Why I won’t be sleeping with you: I don’t think you’re actually a fireman. At least, you’re definitely not a respectable one. Respectable firemen do not take “I’m sensitive and deep” –type photos in their gear. So either you’re a fireman no one respects (which means I will not sleep with you), or you acquired that outfit for another purpose. I think it’s likely that you were auditioning for a low-budget, American-inspired, French porno flick, from which you were swiftly rejected. In order to save face, you send the photograph to young women in hopes that you will receive compliments and thereby justify your self-image as a sexual stallion. I’m sorry, but if you were to burst through my front door and dramatically ask, “Where’s the fire?” my response would not be “In my pants.”


Who: All Forms of Payment
Pick-up method: The email I received from AFP included no information about himself or his flat. He simply wrote, “I have a room for you, in other words I want to sleep with you.”
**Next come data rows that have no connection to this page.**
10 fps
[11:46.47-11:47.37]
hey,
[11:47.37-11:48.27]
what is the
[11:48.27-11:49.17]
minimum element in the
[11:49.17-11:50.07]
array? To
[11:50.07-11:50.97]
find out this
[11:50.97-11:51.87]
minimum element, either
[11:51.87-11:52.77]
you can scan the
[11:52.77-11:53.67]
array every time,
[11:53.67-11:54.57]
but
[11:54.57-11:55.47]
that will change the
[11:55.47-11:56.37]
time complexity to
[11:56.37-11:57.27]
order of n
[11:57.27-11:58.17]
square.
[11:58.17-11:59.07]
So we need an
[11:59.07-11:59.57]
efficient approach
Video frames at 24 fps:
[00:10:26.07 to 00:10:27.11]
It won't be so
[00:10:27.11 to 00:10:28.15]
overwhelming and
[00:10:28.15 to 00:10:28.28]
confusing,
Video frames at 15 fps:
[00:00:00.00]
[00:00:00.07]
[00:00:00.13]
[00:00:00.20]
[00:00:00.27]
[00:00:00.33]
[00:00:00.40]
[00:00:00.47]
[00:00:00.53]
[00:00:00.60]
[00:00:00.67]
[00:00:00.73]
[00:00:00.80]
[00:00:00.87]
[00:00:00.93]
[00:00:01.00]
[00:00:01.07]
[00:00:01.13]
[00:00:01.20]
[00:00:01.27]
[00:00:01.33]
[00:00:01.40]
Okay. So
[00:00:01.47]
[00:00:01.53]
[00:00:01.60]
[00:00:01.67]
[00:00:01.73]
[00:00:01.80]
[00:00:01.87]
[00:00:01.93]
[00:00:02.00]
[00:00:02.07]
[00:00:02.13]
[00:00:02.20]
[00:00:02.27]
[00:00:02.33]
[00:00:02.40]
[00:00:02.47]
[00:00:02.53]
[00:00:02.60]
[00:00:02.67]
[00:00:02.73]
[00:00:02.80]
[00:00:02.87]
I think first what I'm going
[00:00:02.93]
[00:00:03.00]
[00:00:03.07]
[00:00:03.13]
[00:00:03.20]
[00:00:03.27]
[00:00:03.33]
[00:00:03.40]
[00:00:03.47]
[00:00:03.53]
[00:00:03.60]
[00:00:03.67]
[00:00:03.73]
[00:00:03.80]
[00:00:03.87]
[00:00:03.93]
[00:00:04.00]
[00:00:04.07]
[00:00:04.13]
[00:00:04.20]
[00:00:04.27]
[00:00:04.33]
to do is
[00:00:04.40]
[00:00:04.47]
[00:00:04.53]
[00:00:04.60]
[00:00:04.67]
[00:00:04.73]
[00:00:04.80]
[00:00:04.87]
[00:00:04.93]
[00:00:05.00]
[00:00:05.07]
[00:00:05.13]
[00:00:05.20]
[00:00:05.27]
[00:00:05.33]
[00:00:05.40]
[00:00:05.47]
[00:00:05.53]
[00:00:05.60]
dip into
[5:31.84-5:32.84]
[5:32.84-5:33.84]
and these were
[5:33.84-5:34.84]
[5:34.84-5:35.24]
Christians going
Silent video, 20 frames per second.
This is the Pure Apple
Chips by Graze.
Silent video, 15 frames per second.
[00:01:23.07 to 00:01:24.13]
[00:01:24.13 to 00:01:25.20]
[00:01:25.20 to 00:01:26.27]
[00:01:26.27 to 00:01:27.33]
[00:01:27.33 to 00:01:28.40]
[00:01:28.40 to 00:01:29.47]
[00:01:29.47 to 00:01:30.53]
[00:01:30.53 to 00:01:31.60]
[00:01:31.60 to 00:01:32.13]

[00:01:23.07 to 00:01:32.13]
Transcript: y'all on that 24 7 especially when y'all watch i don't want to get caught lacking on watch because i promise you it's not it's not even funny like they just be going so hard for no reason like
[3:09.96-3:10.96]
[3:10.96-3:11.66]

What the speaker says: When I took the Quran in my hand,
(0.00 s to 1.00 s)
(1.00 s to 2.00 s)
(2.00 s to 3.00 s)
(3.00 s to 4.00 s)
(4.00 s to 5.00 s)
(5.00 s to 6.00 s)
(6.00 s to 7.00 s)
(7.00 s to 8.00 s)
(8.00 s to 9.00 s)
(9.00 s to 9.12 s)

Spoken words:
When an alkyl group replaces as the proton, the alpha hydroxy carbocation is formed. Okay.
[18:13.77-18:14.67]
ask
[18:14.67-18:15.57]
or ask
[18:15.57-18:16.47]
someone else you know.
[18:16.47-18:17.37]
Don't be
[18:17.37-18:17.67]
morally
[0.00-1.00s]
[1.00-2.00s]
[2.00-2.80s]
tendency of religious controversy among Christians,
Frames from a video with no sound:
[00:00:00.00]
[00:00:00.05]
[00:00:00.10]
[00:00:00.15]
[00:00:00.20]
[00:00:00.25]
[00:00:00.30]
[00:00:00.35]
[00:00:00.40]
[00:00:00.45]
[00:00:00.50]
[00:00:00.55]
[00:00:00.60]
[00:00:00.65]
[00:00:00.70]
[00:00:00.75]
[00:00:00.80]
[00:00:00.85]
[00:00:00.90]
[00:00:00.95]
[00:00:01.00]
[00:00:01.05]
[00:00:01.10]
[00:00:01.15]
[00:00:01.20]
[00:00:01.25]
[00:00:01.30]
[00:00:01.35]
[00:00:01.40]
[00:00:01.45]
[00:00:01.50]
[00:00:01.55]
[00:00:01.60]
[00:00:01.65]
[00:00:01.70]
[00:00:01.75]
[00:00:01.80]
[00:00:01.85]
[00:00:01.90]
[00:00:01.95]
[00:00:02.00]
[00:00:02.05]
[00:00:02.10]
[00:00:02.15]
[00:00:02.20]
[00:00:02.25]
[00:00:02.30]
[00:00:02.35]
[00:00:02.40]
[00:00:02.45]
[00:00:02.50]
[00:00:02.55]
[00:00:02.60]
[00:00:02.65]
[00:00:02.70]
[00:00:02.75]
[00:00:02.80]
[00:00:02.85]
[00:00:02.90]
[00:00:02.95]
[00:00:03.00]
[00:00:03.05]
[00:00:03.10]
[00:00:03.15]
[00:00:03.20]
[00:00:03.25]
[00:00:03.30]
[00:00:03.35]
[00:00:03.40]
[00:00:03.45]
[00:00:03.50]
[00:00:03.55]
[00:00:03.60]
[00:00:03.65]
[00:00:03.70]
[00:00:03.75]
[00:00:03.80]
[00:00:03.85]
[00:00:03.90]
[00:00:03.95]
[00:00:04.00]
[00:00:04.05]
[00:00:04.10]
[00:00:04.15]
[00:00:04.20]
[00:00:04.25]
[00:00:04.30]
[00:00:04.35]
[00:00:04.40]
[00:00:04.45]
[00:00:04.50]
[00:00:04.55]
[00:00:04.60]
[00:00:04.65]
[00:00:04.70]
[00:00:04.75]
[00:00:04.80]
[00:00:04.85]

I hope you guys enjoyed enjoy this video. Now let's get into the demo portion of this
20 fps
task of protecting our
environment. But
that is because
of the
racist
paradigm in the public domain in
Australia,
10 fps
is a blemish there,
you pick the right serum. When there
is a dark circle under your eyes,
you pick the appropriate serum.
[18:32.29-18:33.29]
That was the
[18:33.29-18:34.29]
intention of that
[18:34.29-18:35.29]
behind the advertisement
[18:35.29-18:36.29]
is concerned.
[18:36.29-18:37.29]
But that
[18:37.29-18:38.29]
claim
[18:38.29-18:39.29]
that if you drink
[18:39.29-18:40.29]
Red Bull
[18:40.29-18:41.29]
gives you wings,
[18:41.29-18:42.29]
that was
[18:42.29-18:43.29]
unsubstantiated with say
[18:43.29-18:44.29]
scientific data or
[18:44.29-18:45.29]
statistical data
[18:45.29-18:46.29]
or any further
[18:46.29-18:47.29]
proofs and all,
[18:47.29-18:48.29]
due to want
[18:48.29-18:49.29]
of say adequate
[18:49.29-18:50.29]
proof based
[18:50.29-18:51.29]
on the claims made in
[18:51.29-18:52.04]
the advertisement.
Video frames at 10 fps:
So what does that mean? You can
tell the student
Why I won’t be sleeping with you: I thank you for being upfront about your preferred method of payment, but I don’t remember saying, “Willing to pay in kind rather than in euros. Ask me how!” in my ad. And while everyone agrees there is an element of fun in getting things for free as a result of flirting or other types of adult relations, when that situation is a pre-arranged expectation all the fun is removed. Instead, the recipient of the free goods and/or services is left with a monotonous chore (yes, I am saying that sex with you would be monotonous… you are, after all, having to offer free accommodation in order to get laid. You must not have many girls coming back for more). Who needs that? Not me. I have a grant that is paying for my stay in France and, last time I checked, they don’t reimburse for the STI treatments and loss of dignity that would result from such an arrangement.